# Why is spectrum obtained by sunlight, said to be continuous?

My teacher spoke about atomic spectra today, and he explained that, unlike the spectrum obtained by analyzing the sunlight, the spectra of atoms are not continuous.

I have a question about this - even the sunlight has the radiations emitted by the atoms of the elements which compose the sun, still spectra is continuous, which is in opposition to the statement that atomic spectra is discontinuous. So, spectrum obtained by sunlight is continuous even though it atomic spectra. In order to account for spectrum obtained by the sunlight to be continuous and atomic spectra to be discontinuous, can we confirm that sun consists of all those elements (sodium, helium, neon, mercury, etc) which emit the colors of frequency belonging to visible region?

• Possible duplicates: physics.stackexchange.com/q/46080/2451 and links therein. Dec 16 '13 at 12:02
• Also relevant physics.stackexchange.com/q/71503 May 4 '16 at 19:27
• As Jim states below the spectrum from the sun is due to blackbody radiation.
– JQK
Sep 9 '18 at 22:54
• @JQK blackbody radiation is not a mechanism. To get a blackbody spectrum you need a continuum source of opacity. Aug 9 '19 at 12:06

The sun's spectrum is very complex, and indeed there are a lot of "lines"—both light and dark (emission and absorption)—amidst a sea of what looks to be continuous frequencies.

Note that the atoms you study in a textbook are idealizations. In a hot object such as the sun, some photons come to us by way of atomic emissions, but the speeds of the atoms that emitted them are distributed continuously (something like the Maxwell–Boltzmann distribution), so there is a Doppler shift to each emitted photon. This "broadens" the spectral line, i.e., turns a discrete frequency into a continuum. This is called Doppler broadening or thermal broadening. However, this is not sufficient to produce a near-completely thermal black body spectrum (thanks to gigacyan for pointing out that this wasn't clear).

Other photons were emitted by nuclear processes and have been bouncing around inside the sun for many years (an astrophysicist could probably tell you how many), and each of these collisions has shifted its energy in a somewhat random fashion. Furthermore, this energy from fusion, along with gravitational effects, leaves most of the sun in the plasma state, where ions and electrons are separate from one another. Because this plasma is extremely hot, collisions and recombinations produce even more radiation which is the primary source of the light that reaches us. What we see is called the photosphere, which is the region of this plasma from which light can escape.

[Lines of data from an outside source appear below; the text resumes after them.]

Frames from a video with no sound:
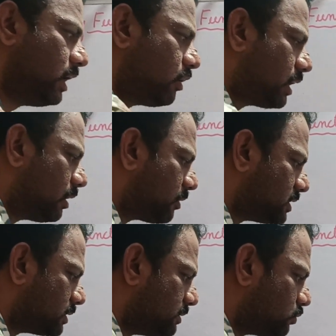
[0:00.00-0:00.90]
Okay, 1 into 10
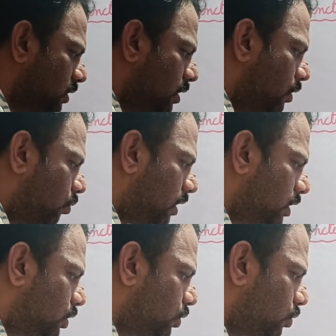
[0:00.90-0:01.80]
to the power of 6 means
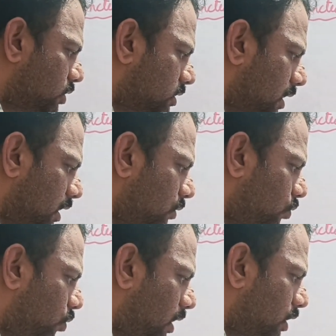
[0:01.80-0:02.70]
1, 2,
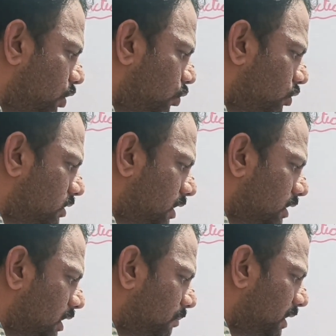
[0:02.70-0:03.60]
3, 1,
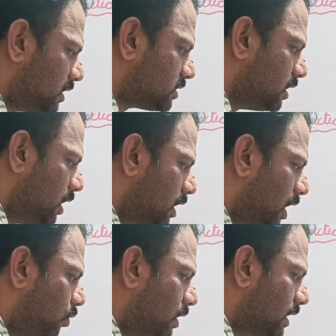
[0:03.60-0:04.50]
2, 3. That means
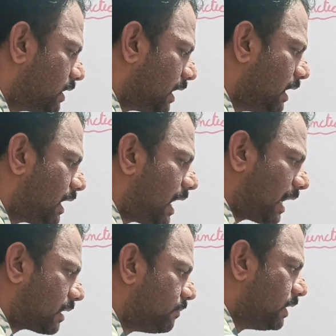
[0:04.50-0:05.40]
now
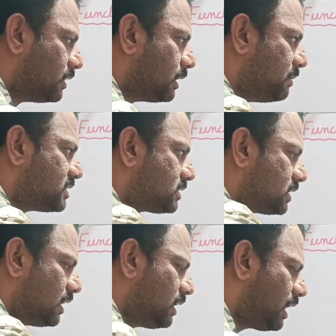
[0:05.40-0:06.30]
10 lakh. That
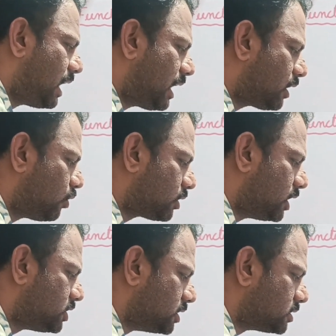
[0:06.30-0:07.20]
means 10
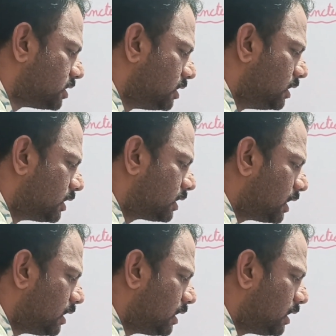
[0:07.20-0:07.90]
lakh locations.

The overall effect is called thermalization, where the energy gets moved around in bits and pieces until everything is in thermal equilibrium. In the case of the sun it is only approximate, as different parts have different temperatures, so it is merely a tendency.

• an astrophysicist could probably tell you how many - A few tens of thousands of years at least, maybe upwards of a hundred thousand depending on how you estimate things :)
– user10851
Dec 6 '13 at 0:10
• While this is true what you say, it has nothing to do with continuous spectrum of the Sun which is close to the black body spectrum. (tungsten lamp has continuous spectrum even thought tungsten atoms are hardly moving and photons do not bounce inside the filament for years). Dec 6 '13 at 20:59
• The point is that knowing what atoms do in isolation is not enough to predict the spectrum for a many-body system. A tungsten lamp's spectrum also looks nothing like the spectrum of a single tungsten atom in isolation. Dec 7 '13 at 0:17
• @gigacyan, I've edited my answer to make this more clear. Dec 7 '13 at 0:27
• This isn't a correct account of the continuous spectrum of the Sun, which is attributable to H minus ions in the visible photosphere. Aug 8 '19 at 21:40

The continuous spectrum of the visible photosphere of the Sun is attributable to the radiative equilibrium of the $$\mathrm{H}^{-}$$ ion. This has been recognised for at least 80 years (Wildt 1939).

This ion forms by the attachment of a free electron (with a continuous spectrum of energies) to a hydrogen atom, emitting a continuous spectrum of photons in the process. The reverse process, photodetachment, occurs at the same rate and is the principal source of continuum opacity in the solar photosphere.

Absorption/emission by H$$^{-}$$ ions demands that the temperature is low enough not to dissociate the extra electron ($$<10^{4}$$K), but high enough that there is a supply of free electrons donated by the ionisation of alkali metals ($$>3000$$K).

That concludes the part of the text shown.